Six-year-old Deepshika Chakraborty, her father Pravat and his colleague Goutam were killed when a motorbike skidded off the road when the rider tried to avoid six cows that had strayed onto the carriageway near the Akankha crossing, a five-minute drive from City Centre New Town.

The danger of cattle coming in the way of traffic is something motorists are used to, especially after dusk when several stretches of the New Town expressway plunge into darkness because of shadows cast by the overhead Airport-New Garia Metro corridor and faulty street lamps in some places.

Rajdeep Ray, whose home is in Action Area I of New Town, should know. He has had several near-misses with cattle since moving into the township. "I have to suddenly brake almost every other day to let cattle pass. If they are not crossing the road, they are on it," he said.

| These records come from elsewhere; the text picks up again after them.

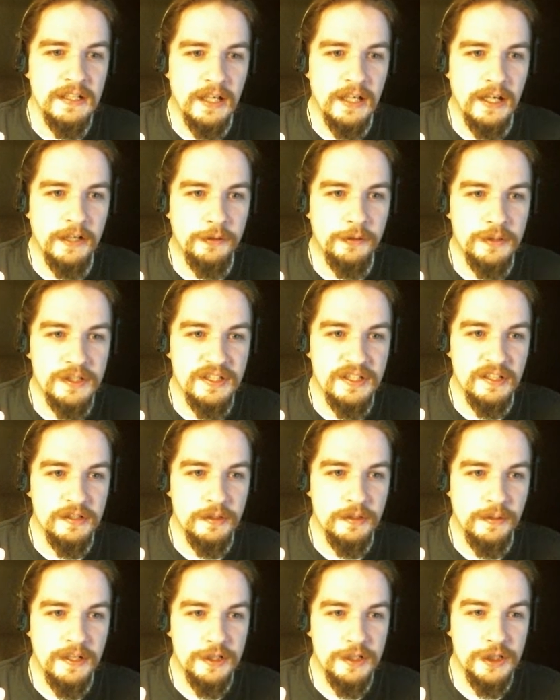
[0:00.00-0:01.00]
and increased stun
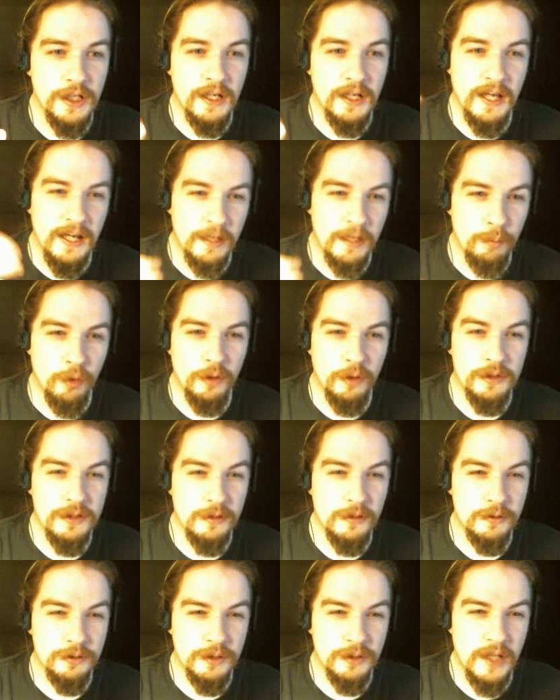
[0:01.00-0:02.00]
duration, and then more
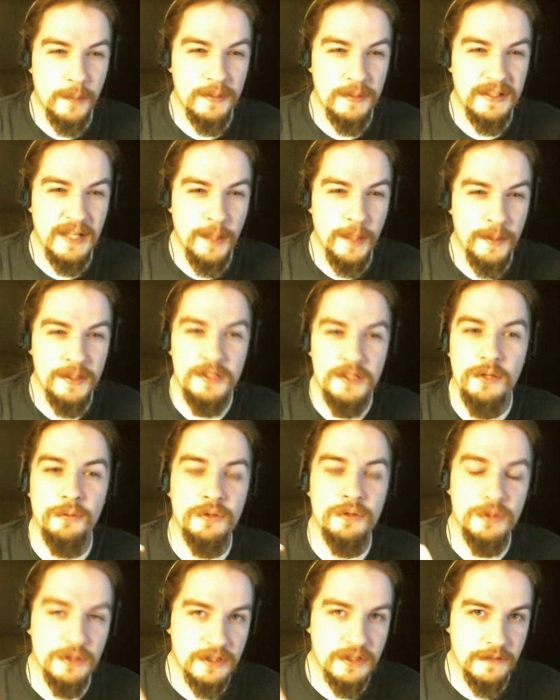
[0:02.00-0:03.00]
internal trauma damage,
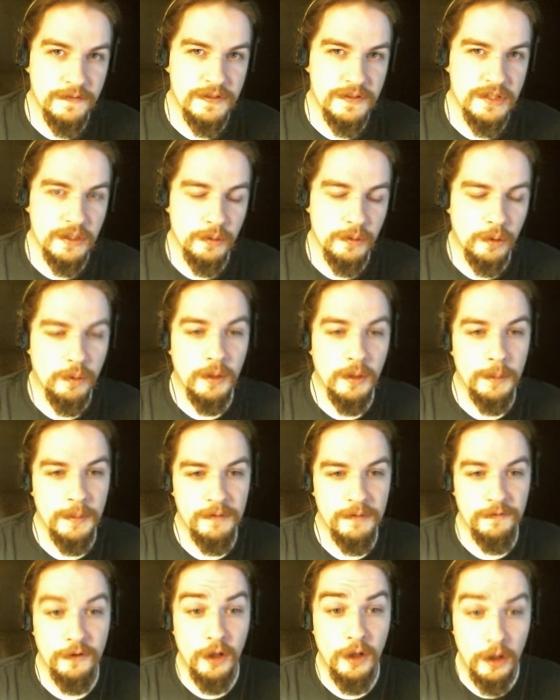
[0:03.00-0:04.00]
reduce the physique
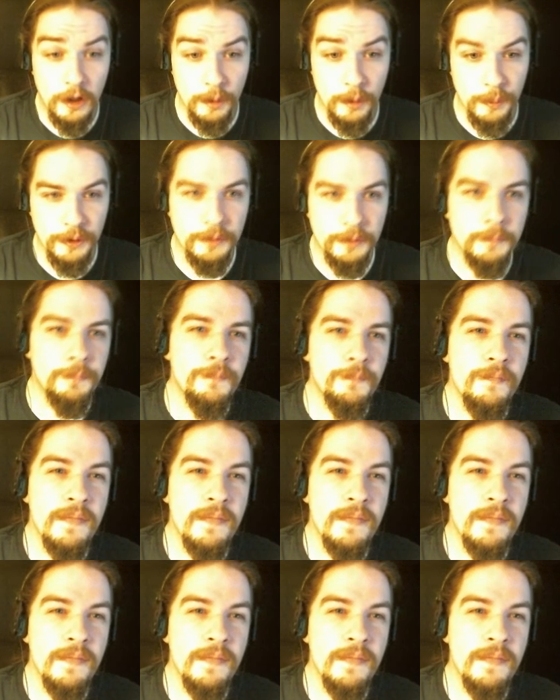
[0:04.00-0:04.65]
requirement for armor,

Subho Biswas, who lives near Rabindra Tirtha, said the threat from cattleto cars had increased with New Town becoming busier. "There are patches of shrub and fields along the main road. The authorities should fence them so that cattle cannot cross over and hit the thoroughfare."

Cows and goats grazing in the fields separating clusters of highrises is a common sight in New Town.

The police estimate that more than 100 cows and goats get injured or are run over every year by vehicles passing through New Town. "We can do little about it. Unlike cars, violating rules, cows cannot be fined, after all. And where do we find the owners? A possible solution is to fence both sides of the road to prevent cattle incursions," said an officer in the Bidhannagar police commissionerate.